ARSP : Miguel Kashal laisse une institution gangrenée par le clientélisme

ARSP : Miguel Kashal laisse une institution gangrenée par le clientélisme

Nommé en 2022 à la tête de l’ARSP, Miguel Kashal quitte une institution profondément affaiblie, gangrenée par des soupçons de favoritisme, de clientélisme et de gestion taillée sur mesure pour un cercle d’intérêts privés.

Pourtant, la mission première de l’ARSP — en tant qu’Autorité de Régulation de la Sous-traitance dans le Secteur Privé — était claire : encadrer la sous-traitance afin de protéger les entreprises congolaises, promouvoir l’entrepreneuriat national et favoriser l’émergence d’une véritable classe moyenne économique en RDC.

Mais au fil des années, l’institution s’est progressivement éloignée de cette noble mission pour devenir, aux yeux de nombreux observateurs, un véritable réseau de privilèges au profit de quelques proches du pouvoir administratif.

Des marchés attribués à des entreprises liées à ses amis, à certaines de ses copines et à des sociétés créées sous prête-noms… voilà l’image que retiendra une grande partie de l’opinion publique de ce mandat controversé. Pendant que des milliers de jeunes entrepreneurs congolais peinaient à accéder à la sous-traitance ou à obtenir la moindre opportunité dans le secteur privé, certains proches du DG semblaient bénéficier d’un traitement VIP permanent.

L’ARSP devait être un instrument stratégique de régulation, d’équité économique et de promotion du contenu local dans la sous-traitance privée ; elle est malheureusement devenue, sous cette gestion, un outil de copinage, de favoritisme et d’enrichissement personnel dénoncé par une partie de l’opinion.
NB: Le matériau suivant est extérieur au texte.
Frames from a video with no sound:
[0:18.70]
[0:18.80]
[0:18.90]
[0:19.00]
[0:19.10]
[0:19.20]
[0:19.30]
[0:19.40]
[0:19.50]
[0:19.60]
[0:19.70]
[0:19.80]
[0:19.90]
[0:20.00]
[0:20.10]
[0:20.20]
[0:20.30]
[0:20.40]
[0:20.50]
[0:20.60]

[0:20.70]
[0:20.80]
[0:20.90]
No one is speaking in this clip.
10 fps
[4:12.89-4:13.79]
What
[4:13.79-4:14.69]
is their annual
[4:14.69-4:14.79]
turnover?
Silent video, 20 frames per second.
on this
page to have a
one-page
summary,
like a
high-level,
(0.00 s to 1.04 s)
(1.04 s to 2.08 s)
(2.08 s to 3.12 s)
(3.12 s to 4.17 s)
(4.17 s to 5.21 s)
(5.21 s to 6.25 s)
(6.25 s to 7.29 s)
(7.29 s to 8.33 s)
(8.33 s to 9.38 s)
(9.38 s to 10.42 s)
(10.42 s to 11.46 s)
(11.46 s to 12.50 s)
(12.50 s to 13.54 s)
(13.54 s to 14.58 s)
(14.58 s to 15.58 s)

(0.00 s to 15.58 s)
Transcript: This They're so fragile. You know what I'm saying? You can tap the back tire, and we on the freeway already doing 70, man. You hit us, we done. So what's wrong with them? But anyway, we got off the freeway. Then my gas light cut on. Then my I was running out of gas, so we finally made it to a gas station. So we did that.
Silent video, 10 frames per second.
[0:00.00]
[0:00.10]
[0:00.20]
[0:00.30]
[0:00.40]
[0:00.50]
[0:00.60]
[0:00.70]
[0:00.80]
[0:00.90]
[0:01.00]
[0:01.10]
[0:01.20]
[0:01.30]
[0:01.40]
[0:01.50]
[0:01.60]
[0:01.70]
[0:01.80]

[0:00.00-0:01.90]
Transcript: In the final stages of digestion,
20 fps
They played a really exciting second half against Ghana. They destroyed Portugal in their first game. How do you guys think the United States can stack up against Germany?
Une dérive inquiétante qui a fortement terni la crédibilité de l’institution et éloigné davantage les Congolais de l’espoir d’une véritable justice économique.

Heureusement, le Président de la République a fini par intervenir avant que cette structure stratégique ne sombre totalement dans le fossé de la mauvaise gouvernance. Mais le départ ne suffit pas. Le peuple congolais attend désormais des audits sérieux, des enquêtes indépendantes et surtout des sanctions exemplaires si les faits dénoncés venaient à être établis.

L’Inspection Générale des Finances et la justice sont aujourd’hui attendues au tournant. Car un pays ne se construit ni sur les réseaux d’amitiés, ni sur les privilèges sentimentaux, ni sur des marchés arrangés entre copains, mais sur le mérite, la transparence, la compétence et l’égalité des chances pour tous les entrepreneurs congolais.